# Label DP SGD (Post Scale)

This notebook walks through how to train a model to recognize hand written
digits using label differentially private gradient decent and the MNIST dataset.
In this setting, one party has the images and the other party has the labels.
They would like to collaborate to train a model without revealing their data.

This colab uses the post-scale approach to training.

Before starting, install the tf-shell package.

```bash
pip install tf-shell
```

First, import some modules and set up tf-shell. The parameters are for the SHELL
encryption library, which tf-shell uses, and mostly depend on the multiplicative
depth of the computation to be performed. This example performs back
propagation, thus the multiplicative depth is determined by the number of
layers. For more information, see [SHELL](https://github.com/google/shell).

In [1]:
import time
from datetime import datetime
import tensorflow as tf
import keras
import numpy as np
import tf_shell
import tf_shell_ml
import os

2024-08-15 17:59:47.764859: I tensorflow/core/util/port.cc:113] oneDNN custom operations are on. You may see slightly different numerical results due to floating-point round-off errors from different computation orders. To turn them off, set the environment variable `TF_ENABLE_ONEDNN_OPTS=0`.
2024-08-15 17:59:47.908829: I tensorflow/core/platform/cpu_feature_guard.cc:210] This TensorFlow binary is optimized to use available CPU instructions in performance-critical operations.
To enable the following instructions: AVX2 AVX512F AVX512_VNNI FMA, in other operations, rebuild TensorFlow with the appropriate compiler flags.


In [2]:
use_fast_rotation_protocol = True

if use_fast_rotation_protocol:
    # Num plaintext bits: 19, noise bits: 39
    # Max representable value: 61895
    context = tf_shell.create_context64(
        log_n=11,
        main_moduli=[288230376151748609],
        plaintext_modulus=557057,
        scaling_factor=3,
        mul_depth_supported=1,
    )
    # accuracy: 0.83642578125
    # Total training time: 572.2677536010742 seconds
else:
    # Num plaintext bits: 19, noise bits: 39
    # Max representable value: 61895
    context = tf_shell.create_context64(
        log_n=11,
        main_moduli=[288230376151748609],
        plaintext_modulus=557057,
        scaling_factor=3,
        mul_depth_supported=1,
    )
    # accuracy: 0.82861328125
    # Total training time: 2218.1095881462097 seconds
    

# Create the secret key for encryption and a rotation key (rotation key is
# an auxilary key required for operations like roll or matmul).
secret_key = tf_shell.create_key64(context)
public_rotation_key = tf_shell.create_rotation_key64(context, secret_key)
secret_fast_rotation_key = tf_shell.create_fast_rotation_key64(context, secret_key)

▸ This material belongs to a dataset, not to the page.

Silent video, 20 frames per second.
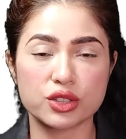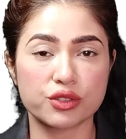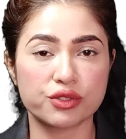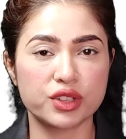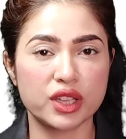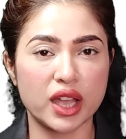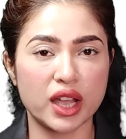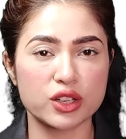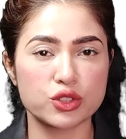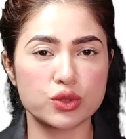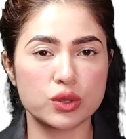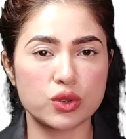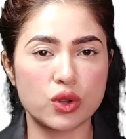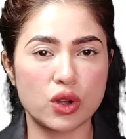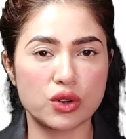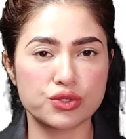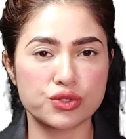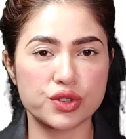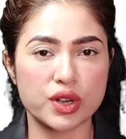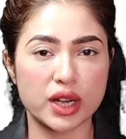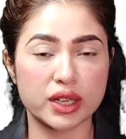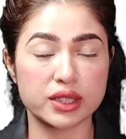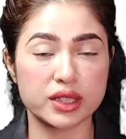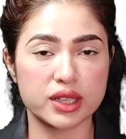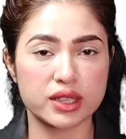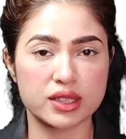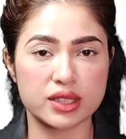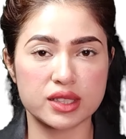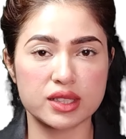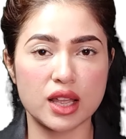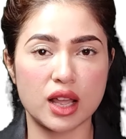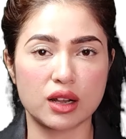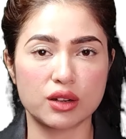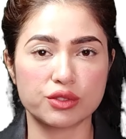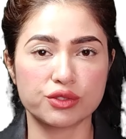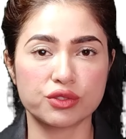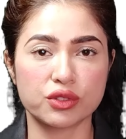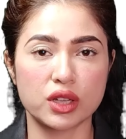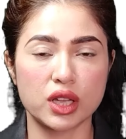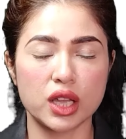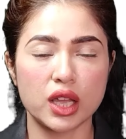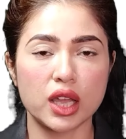of the actual contract itself,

# The batch size is determined by the ciphertext parameters, specifically the
# schemes polynomial's ring degree because tf-shell uses batch axis packing.
# Furthermore, two micro-batches to run in parallel.
batch_size = context.num_slots

Setup MNIST dataset.

In [3]:
(x_train, y_train), (x_test, y_test) = keras.datasets.mnist.load_data()
x_train, x_test = np.reshape(x_train, (-1, 784)), np.reshape(x_test, (-1, 784))
x_train, x_test = x_train / np.float32(255.0), x_test / np.float32(255.0)
y_train, y_test = tf.one_hot(y_train, 10), tf.one_hot(y_test, 10)

epochs = 1
train_dataset = tf.data.Dataset.from_tensor_slices((x_train, y_train))
train_dataset = (
    train_dataset.shuffle(buffer_size=2048)
    .batch(batch_size, drop_remainder=True)
    .repeat(count=epochs)
)

val_dataset = tf.data.Dataset.from_tensor_slices((x_test, y_test))
val_dataset = val_dataset.batch(batch_size, drop_remainder=True)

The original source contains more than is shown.